Norway to send 200,000 AstraZeneca doses to Sweden and Iceland
Empty vials of the AstraZeneca vaccine. (Photo by GABRIEL BOUYS / AFP)

“I’m happy that the vaccines we have in stock can be put to use even if the AstraZeneca vaccine has been paused in Norway,” Health Minister Bent Høie said in a statement.

The 216,000 doses, which are currently stored in Norwegian fridges, have to be used before their expiry dates in June and July.

Sweden will receive 200,000 shots and Iceland 16,000 under the expectation they will return the favour at some point. 

“If we do resume the use of the AstraZeneca vaccine, we will get the doses back as soon as we ask,” Høie said.

Like neighbouring Denmark, Norway suspended the use of the AstraZeneca jab on March 11 in order to examine rare but potentially severe side effects, including blood clots.

Among the 134,000 AstraZeneca shots administered in Norway before the suspension, five cases of severe thrombosis, including three fatal ones, had been registered among relatively young people in otherwise good health. One other person died of a brain haemorrhage.

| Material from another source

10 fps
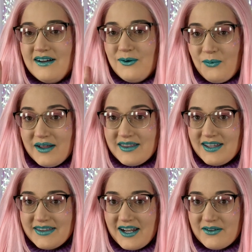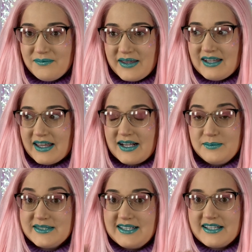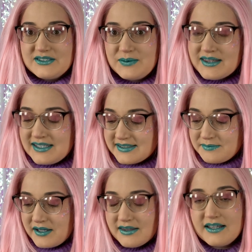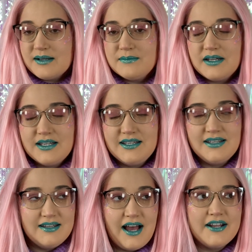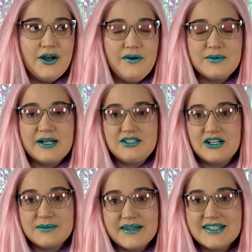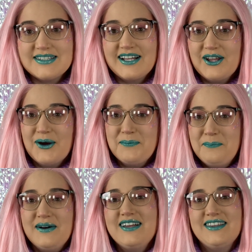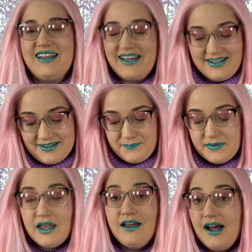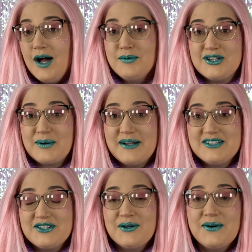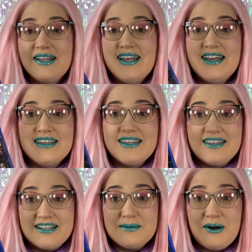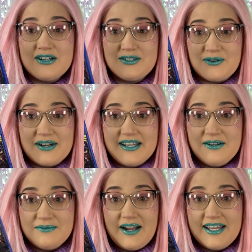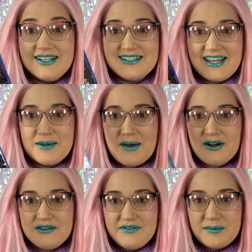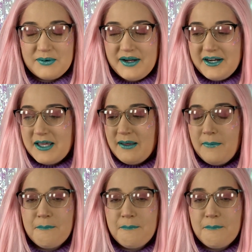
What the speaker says: One thing that I've been like obsessed with this month, and I know everybody talks about this, I know, but like, I'm gonna talk about it too. Kingdom Hearts 3, right, came out in February.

On April 15, Norway’s government ignored a recommendation from the Institute of Public Health to drop the AstraZeneca jab for good, saying it wanted more time to decide.

READ MORE: Norway delays final decision on withdrawal of AstraZeneca vaccine 

The government has therefore set up a committee of Norwegian and international experts tasked with studying all of the risks linked to the AstraZeneca and Johnson & Johnson vaccines, which is also suspected of causing blood clots.

Both are both based on adenovirus vector technology. Denmark is the only European country to have dropped the AstraZeneca
vaccine from its vaccination campaign, and said on Tuesday it would “lend” 55,000 doses to the neighbouring German state of Schleswig-Holstein.